A separate item, which was popular with the public, proposed the redevelopment and replacement of the master plan with a working group tasked with reducing the number of incarcerated women. The same item additionally put forward that the final decision should be delayed for at least a year, pending the conclusion of the working group. (“Vote no on 16 and yes on 29,” was the refrain of public callers.)

Despite initial pushback from commissioners Brigid Shea and Jeff Travillion, the motion eventually passed following hours of public comment from professors, lawyers, members of advocacy groups and formerly incarcerated people.

“Today at Commissioners Court, we voted to invest in the community by supporting a re-envisioned plan for our justice system. Because of the unprecedented community opposition, the court said no to building a new jail,” County Judge Andy Brown said in a statement. Brown had spearheaded the motion, along with Commissioner Ann Howard.

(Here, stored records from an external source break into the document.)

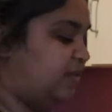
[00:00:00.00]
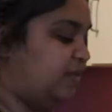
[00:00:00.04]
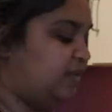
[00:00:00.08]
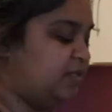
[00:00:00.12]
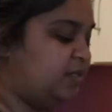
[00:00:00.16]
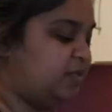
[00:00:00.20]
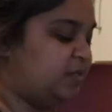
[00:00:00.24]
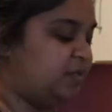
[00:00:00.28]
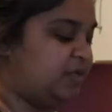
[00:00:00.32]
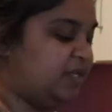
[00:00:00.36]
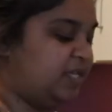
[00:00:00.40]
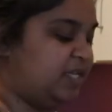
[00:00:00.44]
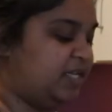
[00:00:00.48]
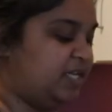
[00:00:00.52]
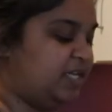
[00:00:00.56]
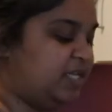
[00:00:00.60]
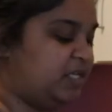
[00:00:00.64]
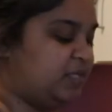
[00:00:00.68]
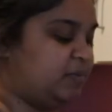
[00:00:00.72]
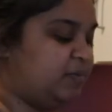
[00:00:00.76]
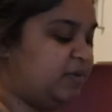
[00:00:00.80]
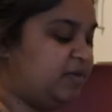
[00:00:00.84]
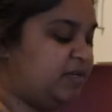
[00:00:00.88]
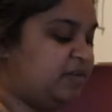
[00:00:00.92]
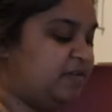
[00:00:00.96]
zucchini
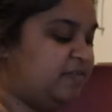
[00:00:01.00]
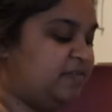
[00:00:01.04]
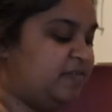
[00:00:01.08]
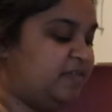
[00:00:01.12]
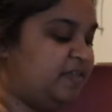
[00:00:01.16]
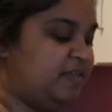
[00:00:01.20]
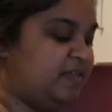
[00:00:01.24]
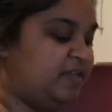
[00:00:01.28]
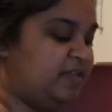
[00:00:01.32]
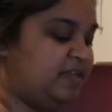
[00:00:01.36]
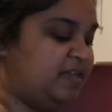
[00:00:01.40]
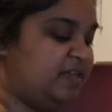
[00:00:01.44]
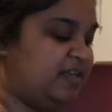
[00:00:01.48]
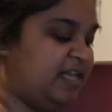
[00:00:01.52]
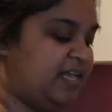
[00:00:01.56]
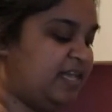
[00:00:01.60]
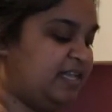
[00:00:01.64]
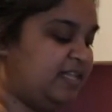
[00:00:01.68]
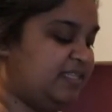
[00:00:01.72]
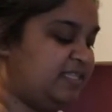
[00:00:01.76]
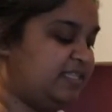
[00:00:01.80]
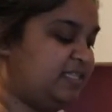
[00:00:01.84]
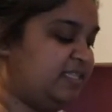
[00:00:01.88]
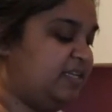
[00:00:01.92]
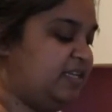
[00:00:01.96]
is one of the
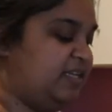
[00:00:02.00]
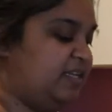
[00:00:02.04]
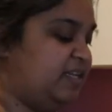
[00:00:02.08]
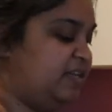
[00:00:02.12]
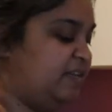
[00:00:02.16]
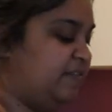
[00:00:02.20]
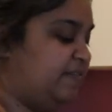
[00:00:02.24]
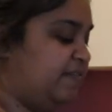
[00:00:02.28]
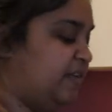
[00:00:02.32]
healthy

“This takes into account that the population has changed, many other things have changed. It directs staff not just to look at issues such as competency restoration, mental and behavioral health care outside of the jail. What we’re asking staff to do would be to come back to us with a proposal to update the current plan,” Brown said.

The original master plan was the result of a systems needs analysis conducted in partnership with a number of outside consultants. However, as criminal justice reform advocates noted, the projections made by consultants were off-base as they did not account for a significantly reduced jail population. While consultants initially assumed a jail population of more than 2,700 by 2021, in reality the number is about half that today.

“How do we get the necessary information that we need? How do we deal with the fact that Building 12 – the newest building out there – only has 700 people in it and a capacity for 1,300?” Brown said. “I do know that our jail population is very low compared to when that first strategic plan came out. In my conversations with people who actually work in the jail with corrections duties, they tell me that we could fit every single one of these women, correctly spaced out, into Building 12.”

The question remains how much money will be reallocated to non-jail-related purposes.

Editor’s Note: Andy Brown is on the board of the Capital of Texas Media Foundation, the parent nonprofit of the Austin Monitor.